PCデポが紫波町で運用する移動相談車両の外観

 紫波町と、同町に本店を置くIT企業のエルテス(菅原貴弘社長)、家電量販店・パソコンショップのPCデポコーポレーション(本社・横浜市、野島隆久社長)が22日、地域のデジタル化推進に関する包括連携協定を結んだ。国がデジタル化を進める中、公民が連携し、地域のデジタル格差解消へ取り組む。事業の目玉は、PCデポが国内で初めて運用する「移動デジタル相談車両」。公民館など地域の拠点に出向き、IT関連の相談に対応する。

 協定では、町が目指すICT(情報通信技術)を活用した暮らし心地の向上へ、エルテスとPCデポが持つ民間ノウハウを活用。年齢や教育、居住地域によるデジタル格差を縮め、町に住むすべての人がデジタル化の恩恵を受けられる取り組みを目指す。

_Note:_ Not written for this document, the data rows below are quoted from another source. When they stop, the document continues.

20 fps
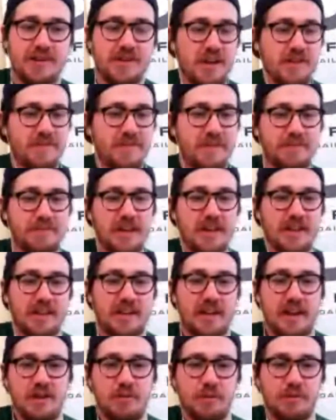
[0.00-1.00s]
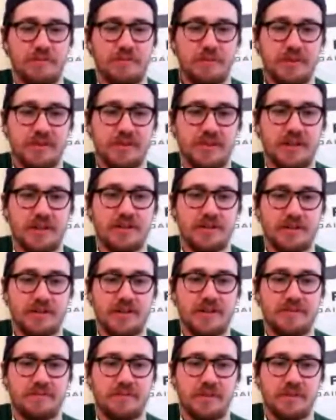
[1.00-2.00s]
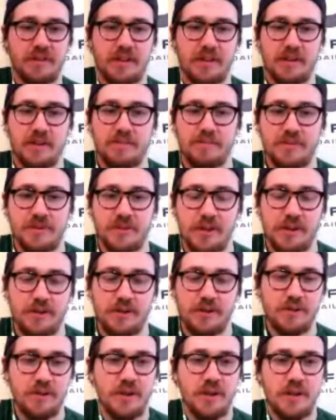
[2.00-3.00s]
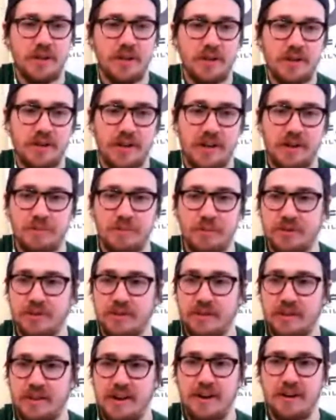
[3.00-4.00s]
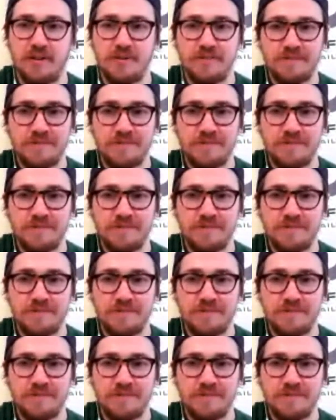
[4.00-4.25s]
I'm taking anyone from the Suns, it's definitely him. So I'm with you there.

 目玉となる移動デジタル相談車両は、PCデポが家電量販店業界で初めて導入するもの。


PCデポが紫波町で運用する移動相談車両

 店舗のサービスカウンターと同程度の機能を持ち、ITに関連する町民からの相談に対応する。修理や手続きが必要な場合は、有料で対応するほか、店舗への誘導も行う。

 利用に当たっては、町とエルテスが共同開発したスマートフォン用アプリ「しわなび」と、PCデポの会員登録(無料会員も可)が必要。利用対象は町民に限らない。

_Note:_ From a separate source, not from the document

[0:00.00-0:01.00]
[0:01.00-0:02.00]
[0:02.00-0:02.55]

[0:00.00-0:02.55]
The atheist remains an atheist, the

 運用開始は、2022年1月を見込む。計画では、週に2日程度は町の中心部にあるオガールで町民の相談に応じる。

 月に2日程度は、公民館など地域の拠点施設へ出張し、「しわなび」の利用支援やパソコンやスマートフォンの無料点検、行政アプリの利用支援、IT機器に関連する講習会やワークショップを開催する。

 協定の締結により、町では民間のノウハウを活用した地域のデジタル化推進を図ることができる。エルテスとPCデポ側では、紫波町と連携した活動の実績を基に、他の自治体への展開も想定している。


協定書に署名したPCデポの野島社長、紫波町の熊谷社長、エルテスの菅原社長(左から)

 22日にオガールで協定の締結式があり、熊谷町長、菅原社長、野島社長が協定書に署名した。

 熊谷町長は「町の地域、年代別にデジタルディバイド(情報格差)がある。PCデポが町民の相談に乗ることで、すべての町民がデジタル化の恩恵を受けることができるようになる」と期待を寄せた。

 菅原社長も「紫波町で実績を作り、全国展開ができれば、国民と行政のWIN-WINの関係ができる。行政の力を使わず、民間の力を使った行政サービスの展開ができれば」とあいさつ。

 野島社長は「紫波町ではデジタル、ITの力を暮らし心地の向上に結び付けようとしている。国もデジタル化を進める中、町民がデジタル化の恩恵を受けるため、民間企業側への期待もいただいている」と述べ、今後の活動への決意をみなぎらせた。